:: TASK BRIEF ::
When the line with "[00:00:03.00 to 00:00:04.00]" appears below, start repeating lines exactly, and keep going through the line with "(1.80 s to 1.90 s)"; add nothing outside that span.

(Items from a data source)

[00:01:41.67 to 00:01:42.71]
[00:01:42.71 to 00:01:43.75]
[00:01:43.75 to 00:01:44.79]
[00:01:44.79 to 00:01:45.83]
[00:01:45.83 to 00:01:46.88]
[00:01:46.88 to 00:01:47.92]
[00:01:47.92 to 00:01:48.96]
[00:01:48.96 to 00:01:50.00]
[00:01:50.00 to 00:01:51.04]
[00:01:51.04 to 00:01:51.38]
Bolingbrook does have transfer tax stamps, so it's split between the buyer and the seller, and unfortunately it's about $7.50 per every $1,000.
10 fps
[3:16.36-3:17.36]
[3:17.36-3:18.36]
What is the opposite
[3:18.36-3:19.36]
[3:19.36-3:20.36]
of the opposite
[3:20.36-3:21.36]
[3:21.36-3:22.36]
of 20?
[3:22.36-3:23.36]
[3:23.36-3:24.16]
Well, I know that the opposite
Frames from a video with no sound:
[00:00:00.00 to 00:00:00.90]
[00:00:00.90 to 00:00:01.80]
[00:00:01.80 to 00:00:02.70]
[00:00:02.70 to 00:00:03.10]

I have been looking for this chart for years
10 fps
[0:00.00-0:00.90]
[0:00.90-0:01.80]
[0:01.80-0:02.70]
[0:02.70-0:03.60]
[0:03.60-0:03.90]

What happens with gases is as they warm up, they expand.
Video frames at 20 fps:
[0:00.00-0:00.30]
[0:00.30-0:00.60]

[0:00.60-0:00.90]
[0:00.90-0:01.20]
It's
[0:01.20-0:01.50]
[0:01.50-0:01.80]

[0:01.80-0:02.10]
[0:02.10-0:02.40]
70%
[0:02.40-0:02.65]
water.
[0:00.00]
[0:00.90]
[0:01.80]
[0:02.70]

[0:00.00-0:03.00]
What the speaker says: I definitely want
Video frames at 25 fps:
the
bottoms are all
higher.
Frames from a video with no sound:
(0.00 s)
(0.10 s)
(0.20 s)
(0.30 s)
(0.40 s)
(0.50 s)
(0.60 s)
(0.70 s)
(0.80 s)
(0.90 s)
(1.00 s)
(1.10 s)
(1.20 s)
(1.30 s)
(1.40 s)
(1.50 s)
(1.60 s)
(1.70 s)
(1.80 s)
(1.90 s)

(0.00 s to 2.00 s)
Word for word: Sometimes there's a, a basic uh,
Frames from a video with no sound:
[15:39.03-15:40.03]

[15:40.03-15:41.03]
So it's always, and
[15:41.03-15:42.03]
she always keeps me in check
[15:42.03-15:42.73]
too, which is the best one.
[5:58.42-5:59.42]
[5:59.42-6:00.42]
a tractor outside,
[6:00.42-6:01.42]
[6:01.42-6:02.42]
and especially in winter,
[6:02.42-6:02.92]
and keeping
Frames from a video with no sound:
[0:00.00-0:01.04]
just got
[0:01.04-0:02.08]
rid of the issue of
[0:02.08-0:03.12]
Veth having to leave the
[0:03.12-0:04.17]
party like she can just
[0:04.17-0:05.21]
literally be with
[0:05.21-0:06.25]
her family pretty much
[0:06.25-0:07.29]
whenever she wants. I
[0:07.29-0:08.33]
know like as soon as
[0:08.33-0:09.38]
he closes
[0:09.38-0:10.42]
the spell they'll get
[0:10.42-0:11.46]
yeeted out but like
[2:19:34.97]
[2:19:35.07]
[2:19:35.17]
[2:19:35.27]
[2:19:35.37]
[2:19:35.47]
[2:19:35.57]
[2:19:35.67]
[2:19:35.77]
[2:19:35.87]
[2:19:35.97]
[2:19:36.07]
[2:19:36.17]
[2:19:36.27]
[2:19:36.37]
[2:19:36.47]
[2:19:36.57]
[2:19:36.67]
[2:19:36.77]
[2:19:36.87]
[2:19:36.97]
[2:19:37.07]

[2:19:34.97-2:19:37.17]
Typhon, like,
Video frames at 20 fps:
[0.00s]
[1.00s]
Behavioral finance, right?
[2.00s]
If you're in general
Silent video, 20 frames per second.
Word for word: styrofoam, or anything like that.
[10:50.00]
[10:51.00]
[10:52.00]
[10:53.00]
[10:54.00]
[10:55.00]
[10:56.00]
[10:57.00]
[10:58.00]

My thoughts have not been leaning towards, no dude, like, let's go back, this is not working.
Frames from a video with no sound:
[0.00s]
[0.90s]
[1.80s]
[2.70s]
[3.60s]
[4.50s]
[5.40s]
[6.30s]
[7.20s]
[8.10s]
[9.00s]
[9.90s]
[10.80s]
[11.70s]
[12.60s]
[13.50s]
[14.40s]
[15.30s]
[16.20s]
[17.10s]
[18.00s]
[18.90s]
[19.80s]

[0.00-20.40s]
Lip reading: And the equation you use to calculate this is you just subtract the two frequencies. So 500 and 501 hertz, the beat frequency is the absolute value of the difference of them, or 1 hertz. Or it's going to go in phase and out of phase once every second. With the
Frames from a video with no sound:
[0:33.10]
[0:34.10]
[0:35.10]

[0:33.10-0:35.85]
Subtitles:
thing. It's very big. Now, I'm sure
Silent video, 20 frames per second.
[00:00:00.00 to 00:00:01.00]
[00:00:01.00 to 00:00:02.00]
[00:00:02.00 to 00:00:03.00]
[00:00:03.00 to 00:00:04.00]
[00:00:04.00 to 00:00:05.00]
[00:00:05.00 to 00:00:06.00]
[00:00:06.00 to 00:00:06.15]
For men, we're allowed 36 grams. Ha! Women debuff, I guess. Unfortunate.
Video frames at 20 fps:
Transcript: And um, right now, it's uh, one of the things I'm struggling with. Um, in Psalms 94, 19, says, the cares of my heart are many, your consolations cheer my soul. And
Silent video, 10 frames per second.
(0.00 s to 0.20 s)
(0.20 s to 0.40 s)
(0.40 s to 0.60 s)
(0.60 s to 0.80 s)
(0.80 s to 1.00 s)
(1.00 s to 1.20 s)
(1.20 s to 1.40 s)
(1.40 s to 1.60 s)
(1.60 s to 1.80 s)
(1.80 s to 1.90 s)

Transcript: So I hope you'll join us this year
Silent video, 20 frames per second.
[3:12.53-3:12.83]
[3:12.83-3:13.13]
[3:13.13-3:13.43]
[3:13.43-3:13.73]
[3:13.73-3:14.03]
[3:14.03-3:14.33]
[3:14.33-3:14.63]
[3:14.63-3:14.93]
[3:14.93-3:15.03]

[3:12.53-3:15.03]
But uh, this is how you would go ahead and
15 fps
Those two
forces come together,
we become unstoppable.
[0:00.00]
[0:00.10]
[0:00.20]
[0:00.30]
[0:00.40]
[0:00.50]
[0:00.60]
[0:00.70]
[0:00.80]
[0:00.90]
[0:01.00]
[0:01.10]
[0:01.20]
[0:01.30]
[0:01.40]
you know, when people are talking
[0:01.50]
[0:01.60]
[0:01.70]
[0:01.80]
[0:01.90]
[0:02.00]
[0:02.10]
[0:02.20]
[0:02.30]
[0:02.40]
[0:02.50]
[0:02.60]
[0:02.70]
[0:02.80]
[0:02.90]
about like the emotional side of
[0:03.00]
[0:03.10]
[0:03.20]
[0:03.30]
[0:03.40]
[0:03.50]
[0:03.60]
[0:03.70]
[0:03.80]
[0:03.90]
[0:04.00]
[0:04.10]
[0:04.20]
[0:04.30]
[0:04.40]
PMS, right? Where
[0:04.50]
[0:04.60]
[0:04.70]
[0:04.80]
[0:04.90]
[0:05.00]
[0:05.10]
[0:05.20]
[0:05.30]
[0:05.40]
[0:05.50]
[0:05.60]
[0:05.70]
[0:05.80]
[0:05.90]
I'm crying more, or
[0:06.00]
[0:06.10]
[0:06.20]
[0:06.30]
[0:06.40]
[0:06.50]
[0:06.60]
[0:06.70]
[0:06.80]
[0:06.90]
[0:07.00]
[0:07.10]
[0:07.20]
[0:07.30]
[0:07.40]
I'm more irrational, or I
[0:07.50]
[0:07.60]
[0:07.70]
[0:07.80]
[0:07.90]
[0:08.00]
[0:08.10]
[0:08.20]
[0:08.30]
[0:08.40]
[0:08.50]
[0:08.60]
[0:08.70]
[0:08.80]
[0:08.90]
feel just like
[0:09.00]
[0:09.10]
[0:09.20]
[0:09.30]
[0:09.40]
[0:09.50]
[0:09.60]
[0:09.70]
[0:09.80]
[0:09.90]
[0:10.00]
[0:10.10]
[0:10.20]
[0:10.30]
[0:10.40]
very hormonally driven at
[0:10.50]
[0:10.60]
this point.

:: WRITTEN ANSWER ::
[00:00:03.00 to 00:00:04.00]
[00:00:04.00 to 00:00:05.00]
[00:00:05.00 to 00:00:06.00]
[00:00:06.00 to 00:00:06.15]
For men, we're allowed 36 grams. Ha! Women debuff, I guess. Unfortunate.
Video frames at 20 fps:
Transcript: And um, right now, it's uh, one of the things I'm struggling with. Um, in Psalms 94, 19, says, the cares of my heart are many, your consolations cheer my soul. And
Silent video, 10 frames per second.
(0.00 s to 0.20 s)
(0.20 s to 0.40 s)
(0.40 s to 0.60 s)
(0.60 s to 0.80 s)
(0.80 s to 1.00 s)
(1.00 s to 1.20 s)
(1.20 s to 1.40 s)
(1.40 s to 1.60 s)
(1.60 s to 1.80 s)
(1.80 s to 1.90 s)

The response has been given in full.